Pray and Meditate: Thank God that He is God ‘Almighty’, with ‘Almighty’ grace, able to suffer the actual punishment which we deserve – in the person of His Son. For the Son alone takes on human form and ‘walks’ in man’s place between the bloody, dismembered victims of our sin. Jesus committed Himself to taking the curse of Abram on Himself, so that men like Abram saw in the covenant ceremonies of their lives, the ‘day of Jesus’ and rejoiced in that day (John 8:56). Let us rejoice also in the words of Hymn # 242: ‘My soul looks back to see the burdens thou didst bear, when hanging on the cursed tree, and knows her guilt was there.’ (Isaac Watts)
Thursday: read Genesis 17:1-8 and Proverbs 18:10. God’s Name is never given out simply as a piece of information. It is given out in such a way as to inspire our trust in His covenant promises and to renew our hope in His forgiving grace. To know His Name is to know the way of salvation. We are to take refuge in His Name as the evidence of His gracious attitude towards us and the proof of our trust in Him – see Proverbs 18:10.
Pray and Meditate: Thank Jesus that His purpose in coming down to this earth was to ‘reveal God’s Name’ to us, as John 17:6 says. Do you meditate on the various Names God takes to Himself in the Bible? That is one way to use the Bible in your everyday life: take an index card and write down a list of the Great Names of God.
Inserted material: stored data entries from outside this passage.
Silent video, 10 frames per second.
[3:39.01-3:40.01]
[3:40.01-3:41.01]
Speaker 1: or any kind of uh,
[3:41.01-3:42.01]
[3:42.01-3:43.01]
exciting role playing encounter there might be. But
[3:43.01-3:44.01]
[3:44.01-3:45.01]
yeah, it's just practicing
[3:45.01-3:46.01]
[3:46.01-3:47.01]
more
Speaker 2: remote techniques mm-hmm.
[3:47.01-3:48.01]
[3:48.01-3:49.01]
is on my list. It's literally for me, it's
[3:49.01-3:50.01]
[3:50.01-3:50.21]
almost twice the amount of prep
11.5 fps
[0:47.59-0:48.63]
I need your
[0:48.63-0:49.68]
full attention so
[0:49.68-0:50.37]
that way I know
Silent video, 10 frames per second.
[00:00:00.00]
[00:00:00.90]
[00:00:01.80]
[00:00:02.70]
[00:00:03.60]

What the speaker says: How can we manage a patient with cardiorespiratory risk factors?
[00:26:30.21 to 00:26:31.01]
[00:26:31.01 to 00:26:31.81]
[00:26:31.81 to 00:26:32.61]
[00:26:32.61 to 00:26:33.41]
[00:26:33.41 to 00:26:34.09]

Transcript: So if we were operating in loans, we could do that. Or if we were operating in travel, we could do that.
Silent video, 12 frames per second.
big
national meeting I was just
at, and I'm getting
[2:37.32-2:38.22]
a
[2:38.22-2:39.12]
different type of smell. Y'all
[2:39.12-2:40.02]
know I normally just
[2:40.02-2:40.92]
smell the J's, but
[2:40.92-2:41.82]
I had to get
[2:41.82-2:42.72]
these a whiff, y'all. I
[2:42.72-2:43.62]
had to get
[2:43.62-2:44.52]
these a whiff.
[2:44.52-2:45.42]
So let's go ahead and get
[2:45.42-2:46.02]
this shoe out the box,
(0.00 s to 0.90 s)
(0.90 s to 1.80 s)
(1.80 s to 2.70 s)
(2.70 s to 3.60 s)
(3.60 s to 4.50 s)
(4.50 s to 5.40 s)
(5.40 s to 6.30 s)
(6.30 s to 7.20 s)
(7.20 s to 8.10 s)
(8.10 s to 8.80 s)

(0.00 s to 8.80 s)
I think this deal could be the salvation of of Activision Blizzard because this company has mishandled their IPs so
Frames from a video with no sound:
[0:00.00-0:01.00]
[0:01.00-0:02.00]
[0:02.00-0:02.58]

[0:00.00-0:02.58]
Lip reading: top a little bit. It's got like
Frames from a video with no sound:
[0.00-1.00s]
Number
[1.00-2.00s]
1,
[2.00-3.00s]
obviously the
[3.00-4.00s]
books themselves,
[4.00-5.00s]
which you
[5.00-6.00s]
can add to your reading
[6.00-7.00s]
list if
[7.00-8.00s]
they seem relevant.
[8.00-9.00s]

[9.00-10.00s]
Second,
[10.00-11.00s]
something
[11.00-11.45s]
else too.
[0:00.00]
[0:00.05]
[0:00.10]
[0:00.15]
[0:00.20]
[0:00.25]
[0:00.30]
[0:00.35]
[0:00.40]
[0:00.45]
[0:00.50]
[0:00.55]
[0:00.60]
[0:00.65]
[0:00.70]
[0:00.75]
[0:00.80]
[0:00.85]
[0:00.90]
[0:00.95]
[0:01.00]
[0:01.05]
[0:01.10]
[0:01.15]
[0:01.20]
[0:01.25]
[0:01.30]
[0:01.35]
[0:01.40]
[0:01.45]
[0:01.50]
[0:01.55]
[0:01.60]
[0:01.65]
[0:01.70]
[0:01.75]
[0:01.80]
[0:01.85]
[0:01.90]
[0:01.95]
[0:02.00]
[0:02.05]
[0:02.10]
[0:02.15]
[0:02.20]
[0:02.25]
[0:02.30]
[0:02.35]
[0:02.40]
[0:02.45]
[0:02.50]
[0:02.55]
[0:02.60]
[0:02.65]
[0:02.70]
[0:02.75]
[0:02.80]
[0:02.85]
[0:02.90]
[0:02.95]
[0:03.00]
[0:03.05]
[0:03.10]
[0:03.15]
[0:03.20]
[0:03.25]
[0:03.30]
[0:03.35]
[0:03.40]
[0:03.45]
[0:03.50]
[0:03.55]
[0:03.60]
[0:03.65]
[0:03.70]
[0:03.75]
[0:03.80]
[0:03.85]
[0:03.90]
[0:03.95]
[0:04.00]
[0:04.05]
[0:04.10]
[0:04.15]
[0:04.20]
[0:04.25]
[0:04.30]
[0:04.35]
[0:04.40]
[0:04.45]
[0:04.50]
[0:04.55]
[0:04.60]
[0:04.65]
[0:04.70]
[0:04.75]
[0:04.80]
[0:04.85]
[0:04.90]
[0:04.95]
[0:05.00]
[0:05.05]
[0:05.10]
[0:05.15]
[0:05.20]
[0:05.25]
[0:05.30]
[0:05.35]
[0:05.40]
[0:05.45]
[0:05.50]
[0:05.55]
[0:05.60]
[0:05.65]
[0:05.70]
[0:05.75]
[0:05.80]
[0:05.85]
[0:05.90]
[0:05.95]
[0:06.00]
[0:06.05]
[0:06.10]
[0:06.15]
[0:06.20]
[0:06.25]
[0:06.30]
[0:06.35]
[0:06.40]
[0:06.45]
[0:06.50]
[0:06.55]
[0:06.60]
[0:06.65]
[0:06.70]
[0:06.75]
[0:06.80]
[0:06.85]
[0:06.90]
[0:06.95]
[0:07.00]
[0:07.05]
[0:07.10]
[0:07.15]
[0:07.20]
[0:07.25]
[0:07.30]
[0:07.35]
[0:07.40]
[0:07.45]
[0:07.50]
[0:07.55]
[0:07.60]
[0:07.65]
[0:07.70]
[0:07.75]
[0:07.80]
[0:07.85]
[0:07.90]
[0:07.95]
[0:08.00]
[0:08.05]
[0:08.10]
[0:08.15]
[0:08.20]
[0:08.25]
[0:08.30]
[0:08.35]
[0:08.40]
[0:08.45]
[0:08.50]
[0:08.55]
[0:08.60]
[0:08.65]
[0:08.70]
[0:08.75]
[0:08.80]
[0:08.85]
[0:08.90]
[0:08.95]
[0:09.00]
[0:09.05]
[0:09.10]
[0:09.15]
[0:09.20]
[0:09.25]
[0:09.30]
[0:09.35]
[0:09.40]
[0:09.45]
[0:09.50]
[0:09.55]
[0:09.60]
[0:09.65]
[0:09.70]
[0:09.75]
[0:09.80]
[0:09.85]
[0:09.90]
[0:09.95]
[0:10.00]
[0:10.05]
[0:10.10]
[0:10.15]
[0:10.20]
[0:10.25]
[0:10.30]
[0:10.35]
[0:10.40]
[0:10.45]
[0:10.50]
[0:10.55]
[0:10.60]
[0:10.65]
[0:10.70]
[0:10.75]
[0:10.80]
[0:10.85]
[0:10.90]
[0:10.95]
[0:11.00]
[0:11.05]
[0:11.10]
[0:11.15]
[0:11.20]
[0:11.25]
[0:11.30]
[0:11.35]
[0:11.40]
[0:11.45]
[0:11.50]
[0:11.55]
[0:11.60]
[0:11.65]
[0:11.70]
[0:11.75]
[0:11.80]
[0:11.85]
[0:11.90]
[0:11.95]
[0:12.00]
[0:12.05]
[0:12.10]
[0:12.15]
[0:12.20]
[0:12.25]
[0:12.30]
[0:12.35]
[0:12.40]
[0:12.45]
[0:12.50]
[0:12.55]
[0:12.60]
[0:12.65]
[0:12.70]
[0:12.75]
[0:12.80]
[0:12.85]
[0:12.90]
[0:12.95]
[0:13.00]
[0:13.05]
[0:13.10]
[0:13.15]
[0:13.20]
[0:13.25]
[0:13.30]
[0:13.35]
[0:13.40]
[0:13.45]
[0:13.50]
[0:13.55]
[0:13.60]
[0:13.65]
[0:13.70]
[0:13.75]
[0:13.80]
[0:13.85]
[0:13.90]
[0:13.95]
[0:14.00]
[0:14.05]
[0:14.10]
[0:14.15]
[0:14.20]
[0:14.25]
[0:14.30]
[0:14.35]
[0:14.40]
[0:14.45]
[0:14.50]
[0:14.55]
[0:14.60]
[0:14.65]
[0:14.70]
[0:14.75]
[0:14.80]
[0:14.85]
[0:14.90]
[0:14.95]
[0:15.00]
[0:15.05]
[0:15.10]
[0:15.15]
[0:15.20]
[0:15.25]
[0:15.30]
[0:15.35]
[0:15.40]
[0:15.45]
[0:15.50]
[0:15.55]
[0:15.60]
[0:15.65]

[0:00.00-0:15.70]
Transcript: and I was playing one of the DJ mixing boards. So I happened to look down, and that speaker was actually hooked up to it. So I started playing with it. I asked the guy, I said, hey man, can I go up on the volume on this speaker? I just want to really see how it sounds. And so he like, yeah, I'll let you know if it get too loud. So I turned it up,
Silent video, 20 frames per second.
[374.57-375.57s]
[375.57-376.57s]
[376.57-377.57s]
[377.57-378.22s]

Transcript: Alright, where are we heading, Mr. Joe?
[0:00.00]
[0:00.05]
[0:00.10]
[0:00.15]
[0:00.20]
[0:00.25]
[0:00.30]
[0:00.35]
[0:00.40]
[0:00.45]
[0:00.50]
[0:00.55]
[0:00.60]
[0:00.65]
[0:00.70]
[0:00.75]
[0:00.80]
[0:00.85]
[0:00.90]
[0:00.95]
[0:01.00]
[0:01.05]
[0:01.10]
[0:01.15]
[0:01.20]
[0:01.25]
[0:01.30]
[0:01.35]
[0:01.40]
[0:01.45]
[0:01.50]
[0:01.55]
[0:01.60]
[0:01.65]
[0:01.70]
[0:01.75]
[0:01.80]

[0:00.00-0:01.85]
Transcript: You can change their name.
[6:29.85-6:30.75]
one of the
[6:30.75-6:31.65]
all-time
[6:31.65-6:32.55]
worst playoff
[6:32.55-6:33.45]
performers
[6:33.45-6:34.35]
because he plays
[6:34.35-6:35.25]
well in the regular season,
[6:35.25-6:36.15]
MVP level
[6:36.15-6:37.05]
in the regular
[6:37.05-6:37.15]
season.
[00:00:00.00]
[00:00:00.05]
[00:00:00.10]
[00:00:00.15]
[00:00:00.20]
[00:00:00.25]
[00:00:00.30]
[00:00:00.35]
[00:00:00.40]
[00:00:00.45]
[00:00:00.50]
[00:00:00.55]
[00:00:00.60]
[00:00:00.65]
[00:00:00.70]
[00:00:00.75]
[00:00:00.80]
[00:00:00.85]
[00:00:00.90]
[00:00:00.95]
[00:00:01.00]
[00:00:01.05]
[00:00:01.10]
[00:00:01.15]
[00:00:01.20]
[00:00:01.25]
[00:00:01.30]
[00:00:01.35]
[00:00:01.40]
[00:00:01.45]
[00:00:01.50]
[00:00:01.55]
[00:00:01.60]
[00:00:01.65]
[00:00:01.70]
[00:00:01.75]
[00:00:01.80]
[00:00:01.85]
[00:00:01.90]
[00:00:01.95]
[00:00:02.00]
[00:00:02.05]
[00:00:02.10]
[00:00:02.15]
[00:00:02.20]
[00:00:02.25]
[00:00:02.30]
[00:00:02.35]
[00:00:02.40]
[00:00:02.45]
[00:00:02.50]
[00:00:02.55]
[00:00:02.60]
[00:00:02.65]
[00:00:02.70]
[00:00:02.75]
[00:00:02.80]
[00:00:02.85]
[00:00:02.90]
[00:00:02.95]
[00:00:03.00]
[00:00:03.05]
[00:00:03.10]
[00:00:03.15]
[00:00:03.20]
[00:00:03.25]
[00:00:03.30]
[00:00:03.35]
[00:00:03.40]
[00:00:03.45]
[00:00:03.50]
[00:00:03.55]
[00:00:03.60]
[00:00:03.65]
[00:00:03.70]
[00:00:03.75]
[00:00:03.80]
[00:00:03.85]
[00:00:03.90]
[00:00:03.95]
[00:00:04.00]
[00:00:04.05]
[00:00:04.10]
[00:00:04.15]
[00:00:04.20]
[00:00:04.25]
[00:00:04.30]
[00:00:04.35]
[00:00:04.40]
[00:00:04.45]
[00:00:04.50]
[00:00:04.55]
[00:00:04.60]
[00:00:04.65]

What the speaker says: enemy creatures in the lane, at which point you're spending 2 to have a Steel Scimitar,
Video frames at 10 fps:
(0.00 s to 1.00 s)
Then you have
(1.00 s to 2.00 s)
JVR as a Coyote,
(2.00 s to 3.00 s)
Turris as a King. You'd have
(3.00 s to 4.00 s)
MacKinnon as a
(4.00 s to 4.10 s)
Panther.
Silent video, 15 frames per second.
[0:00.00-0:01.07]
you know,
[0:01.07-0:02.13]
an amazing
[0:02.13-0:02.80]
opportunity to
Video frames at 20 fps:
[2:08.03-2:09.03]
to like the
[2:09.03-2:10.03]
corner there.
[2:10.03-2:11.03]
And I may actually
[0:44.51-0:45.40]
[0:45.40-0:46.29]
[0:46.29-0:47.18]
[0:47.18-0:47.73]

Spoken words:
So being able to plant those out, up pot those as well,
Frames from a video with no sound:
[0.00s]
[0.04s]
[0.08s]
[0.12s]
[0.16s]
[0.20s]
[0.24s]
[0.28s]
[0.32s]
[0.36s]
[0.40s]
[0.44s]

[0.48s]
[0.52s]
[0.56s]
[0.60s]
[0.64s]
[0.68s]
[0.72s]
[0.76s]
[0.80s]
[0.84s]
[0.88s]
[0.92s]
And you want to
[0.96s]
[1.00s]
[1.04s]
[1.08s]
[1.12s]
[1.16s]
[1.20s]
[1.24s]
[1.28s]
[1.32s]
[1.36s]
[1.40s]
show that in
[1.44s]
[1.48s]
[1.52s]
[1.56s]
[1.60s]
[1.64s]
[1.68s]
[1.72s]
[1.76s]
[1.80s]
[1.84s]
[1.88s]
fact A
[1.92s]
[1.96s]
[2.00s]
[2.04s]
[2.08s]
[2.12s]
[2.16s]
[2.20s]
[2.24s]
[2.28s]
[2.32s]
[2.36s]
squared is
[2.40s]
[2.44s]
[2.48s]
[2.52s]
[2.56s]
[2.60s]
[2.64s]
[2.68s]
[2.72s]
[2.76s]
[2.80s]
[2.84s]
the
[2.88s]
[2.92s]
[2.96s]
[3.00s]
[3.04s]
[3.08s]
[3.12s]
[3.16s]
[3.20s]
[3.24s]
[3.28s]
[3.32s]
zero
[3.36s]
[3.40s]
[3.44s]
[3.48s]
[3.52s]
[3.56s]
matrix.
Carry it with you and use these Names in prayer to the Father.
Friday: read Genesis 17:1-8 and Exodus 6:2-4. The world has a superstitious view of names in the Bible, encouraging ‘Hail Mary’s’ or ‘Our Fathers’ as a way to bring good fortune. Our use of God’s Name is to avoid all such magical spells and vain repetition, and instead focus on the reason WHY God reveals Himself through different Names at different periods of Bible History. Take the Name ‘God Almighty’ given to Abram at such a crucial time in his life. Why did God use it then? Well, think of pilgrims like Abram, wandering from place to place without a city to call their own (Hebrews 11:9-10). What did they need from God in such a helpless condition? To know that God had the ‘might’ or ‘power’ to provide all their needs in the desert. Abram and his family rested on the Name of God Almighty to meet all their needs for support in their wandering condition. It is a Name promising provision for pilgrims from an All-Sufficient God.
Pray and Meditate: Thank God now that He already has all that you need for all future trials – stored up for all future needs. Ask God to make you content in what He promises to give you as ‘God Almighty.’ No matter how hard things get ask for the contentment of Philippians 4:11-13.